[Raw data]
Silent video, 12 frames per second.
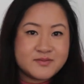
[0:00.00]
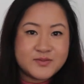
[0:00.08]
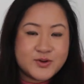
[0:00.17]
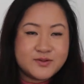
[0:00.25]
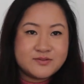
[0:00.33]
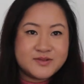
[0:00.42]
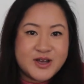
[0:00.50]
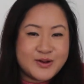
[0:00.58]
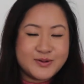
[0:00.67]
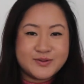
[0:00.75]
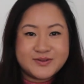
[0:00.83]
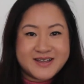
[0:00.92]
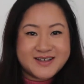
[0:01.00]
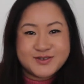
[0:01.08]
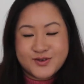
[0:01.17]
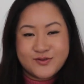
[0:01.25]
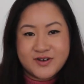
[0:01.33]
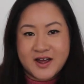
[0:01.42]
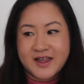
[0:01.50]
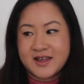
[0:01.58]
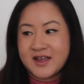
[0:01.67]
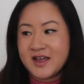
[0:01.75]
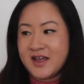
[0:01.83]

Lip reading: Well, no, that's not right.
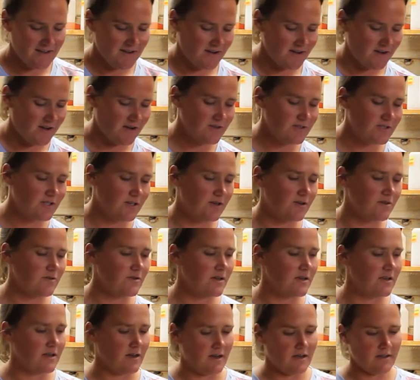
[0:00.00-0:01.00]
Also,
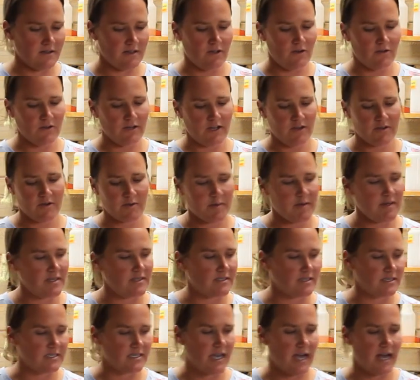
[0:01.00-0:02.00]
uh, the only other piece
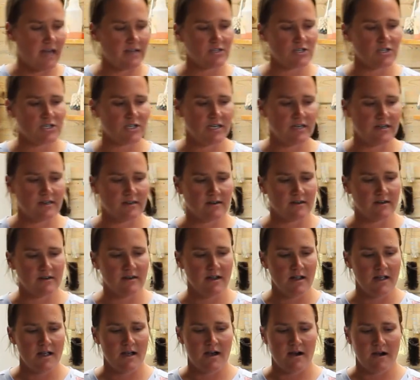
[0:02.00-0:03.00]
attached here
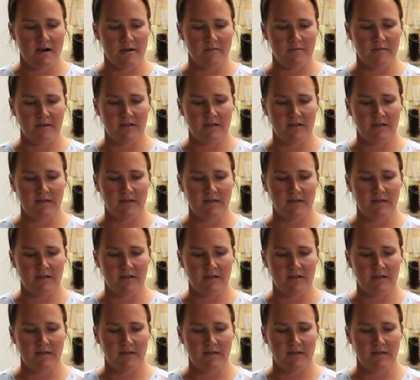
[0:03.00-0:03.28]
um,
[/Raw data]
• Your objective: What is wanted is the listing, written out exactly, with each picture removed.

• Solution to this task:
Silent video, 12 frames per second.
[0:00.00]
[0:00.08]
[0:00.17]
[0:00.25]
[0:00.33]
[0:00.42]
[0:00.50]
[0:00.58]
[0:00.67]
[0:00.75]
[0:00.83]
[0:00.92]
[0:01.00]
[0:01.08]
[0:01.17]
[0:01.25]
[0:01.33]
[0:01.42]
[0:01.50]
[0:01.58]
[0:01.67]
[0:01.75]
[0:01.83]

Lip reading: Well, no, that's not right.
[0:00.00-0:01.00]
Also,
[0:01.00-0:02.00]
uh, the only other piece
[0:02.00-0:03.00]
attached here
[0:03.00-0:03.28]
um,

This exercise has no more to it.